Submitted to: Current Microbiology
Publication Type: Peer Reviewed Journal
Publication Acceptance Date: October 11, 2012
Publication Date: November 16, 2012
Citation: Guan, W., Shao, J.Y., Singh, R., Davis, R.E., Huang, Q. 2012. A TaqMan-based real time PCR assay for specific detection and quantification of Xylella fastidiosa strains causing bacterial leaf scorch in oleander. Current Microbiology. 92:108-112. Interpretive Summary: Xylella fastidiosa is a slow growing, xylem inhabiting, nutritionally fastidious and insect-transmitted bacterium.
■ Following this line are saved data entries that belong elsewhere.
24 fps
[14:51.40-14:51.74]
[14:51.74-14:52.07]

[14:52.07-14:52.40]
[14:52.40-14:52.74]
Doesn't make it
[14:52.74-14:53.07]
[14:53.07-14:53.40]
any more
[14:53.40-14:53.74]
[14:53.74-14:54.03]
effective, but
The bacterium is associated with bacterial leaf scorch and decline in many economically important landscape trees and shrubs including oak, elm, sycamore, maple, and oleander. Oleander leaf scorch caused by X. fastidiosa was first reported in 1996, and is becoming a problem in California, Texas and Louisiana where oleander is used as a popular landscape plant for residential hedges, highway dividers, beach plantings, gardens and parks. In this study, we describe the development of a fluorescent probe-based real-time polymerase chain reaction that is sensitive, specific and quantitative for strains of X. fastidiosa causing bacterial leaf scorch in oleander. As low as one genome of X. fastidiosa can be detected in bacterial cultures and in planta. Specific and sensitive detection and quantification of oleander strains of X. fastidiosa is useful for disease detection, epidemiological studies, disease management of oleander leaf scorch, and resistance screening for oleander shrubs. Our work will be of value primarily to plant pathologists, entomologists and clinicians interested in diseases caused by X. fastidiosa.
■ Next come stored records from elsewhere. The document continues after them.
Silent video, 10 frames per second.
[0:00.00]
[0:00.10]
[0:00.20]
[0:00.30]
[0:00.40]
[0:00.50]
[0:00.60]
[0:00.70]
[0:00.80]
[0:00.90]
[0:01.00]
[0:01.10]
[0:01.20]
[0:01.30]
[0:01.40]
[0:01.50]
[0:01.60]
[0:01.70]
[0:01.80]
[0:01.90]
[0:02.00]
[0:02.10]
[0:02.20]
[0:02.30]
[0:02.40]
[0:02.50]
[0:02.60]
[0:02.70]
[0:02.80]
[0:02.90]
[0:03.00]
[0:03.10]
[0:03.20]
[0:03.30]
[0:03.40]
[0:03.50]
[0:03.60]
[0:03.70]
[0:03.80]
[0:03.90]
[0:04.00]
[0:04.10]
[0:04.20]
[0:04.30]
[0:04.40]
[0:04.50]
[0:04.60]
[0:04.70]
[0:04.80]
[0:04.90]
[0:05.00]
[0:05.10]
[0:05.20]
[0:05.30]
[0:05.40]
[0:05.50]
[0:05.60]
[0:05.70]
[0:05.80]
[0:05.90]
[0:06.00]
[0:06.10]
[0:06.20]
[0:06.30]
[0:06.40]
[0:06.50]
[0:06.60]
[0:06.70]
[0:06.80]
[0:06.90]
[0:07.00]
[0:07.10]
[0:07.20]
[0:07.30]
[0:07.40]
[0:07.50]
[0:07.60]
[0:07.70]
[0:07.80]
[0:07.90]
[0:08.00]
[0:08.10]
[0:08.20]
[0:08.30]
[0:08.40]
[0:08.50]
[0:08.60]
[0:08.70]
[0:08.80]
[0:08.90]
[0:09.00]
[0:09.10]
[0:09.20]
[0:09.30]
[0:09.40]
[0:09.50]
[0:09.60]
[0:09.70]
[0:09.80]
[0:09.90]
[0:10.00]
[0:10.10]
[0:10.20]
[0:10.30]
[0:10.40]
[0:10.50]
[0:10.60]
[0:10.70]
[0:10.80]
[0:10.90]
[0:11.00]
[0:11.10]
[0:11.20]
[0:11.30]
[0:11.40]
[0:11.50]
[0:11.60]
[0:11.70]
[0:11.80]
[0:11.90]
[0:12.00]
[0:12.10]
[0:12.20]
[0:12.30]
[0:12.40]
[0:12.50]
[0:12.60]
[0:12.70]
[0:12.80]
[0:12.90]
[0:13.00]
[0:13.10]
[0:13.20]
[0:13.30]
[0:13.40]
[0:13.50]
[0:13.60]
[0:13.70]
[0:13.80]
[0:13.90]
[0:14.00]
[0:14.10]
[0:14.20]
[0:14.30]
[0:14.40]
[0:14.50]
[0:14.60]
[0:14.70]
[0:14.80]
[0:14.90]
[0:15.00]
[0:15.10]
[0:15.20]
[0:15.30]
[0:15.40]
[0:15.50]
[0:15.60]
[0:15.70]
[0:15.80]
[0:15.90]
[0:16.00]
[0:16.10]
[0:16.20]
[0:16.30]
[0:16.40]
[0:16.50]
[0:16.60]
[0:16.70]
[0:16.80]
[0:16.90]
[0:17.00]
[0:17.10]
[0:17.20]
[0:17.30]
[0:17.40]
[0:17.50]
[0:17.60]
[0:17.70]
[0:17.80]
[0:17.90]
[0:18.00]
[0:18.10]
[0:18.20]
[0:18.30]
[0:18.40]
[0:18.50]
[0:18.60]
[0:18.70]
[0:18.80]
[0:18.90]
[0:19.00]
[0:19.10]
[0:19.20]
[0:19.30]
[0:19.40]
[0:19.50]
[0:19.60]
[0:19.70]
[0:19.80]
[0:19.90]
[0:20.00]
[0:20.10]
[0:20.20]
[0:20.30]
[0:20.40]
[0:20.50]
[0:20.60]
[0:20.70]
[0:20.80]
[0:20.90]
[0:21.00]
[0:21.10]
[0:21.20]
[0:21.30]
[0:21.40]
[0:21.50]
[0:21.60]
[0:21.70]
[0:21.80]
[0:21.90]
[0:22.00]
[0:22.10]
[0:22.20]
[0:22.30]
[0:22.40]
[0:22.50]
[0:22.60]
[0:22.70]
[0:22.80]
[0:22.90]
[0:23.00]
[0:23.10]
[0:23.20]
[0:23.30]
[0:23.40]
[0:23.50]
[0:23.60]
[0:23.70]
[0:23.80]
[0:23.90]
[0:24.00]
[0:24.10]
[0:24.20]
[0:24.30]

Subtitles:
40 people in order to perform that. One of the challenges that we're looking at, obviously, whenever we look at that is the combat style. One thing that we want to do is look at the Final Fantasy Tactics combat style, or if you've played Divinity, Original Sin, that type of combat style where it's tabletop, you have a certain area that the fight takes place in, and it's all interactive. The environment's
Technical Abstract: A TaqMan-based real-time PCR assay is developed for strains of X. fastidiosa causing oleander leaf scorch. The assay uses primers WG-OLS-F1 and WG-OLS-R1 and the fluorescent probe WG-OLS-P1, designed based on unique sequences present only in genomic sequence of oleander strain Ann1. The assay is specific, allowing detection of only oleander strains, not other strains of X. fastidiosa nor other plant-associated bacteria. The assay is also sensitive, with a detection limit of 3 fg/ml DNA of X. fastidiosa in vitro and in planta. The assay can also be applied to detect low numbers of X. fastidiosa in insect samples, or further developed into a multiplex real-time PCR assay to simultaneously detect and differentiate different strains of X. fastidiosa that may be carried by the same hosts or insect vectors. Specific and sensitive detection and quantification of oleander strains of X. fastidiosa is useful for disease detection, epidemiological studies, disease management of oleander leaf scorch, and resistance screening for oleander shrubs.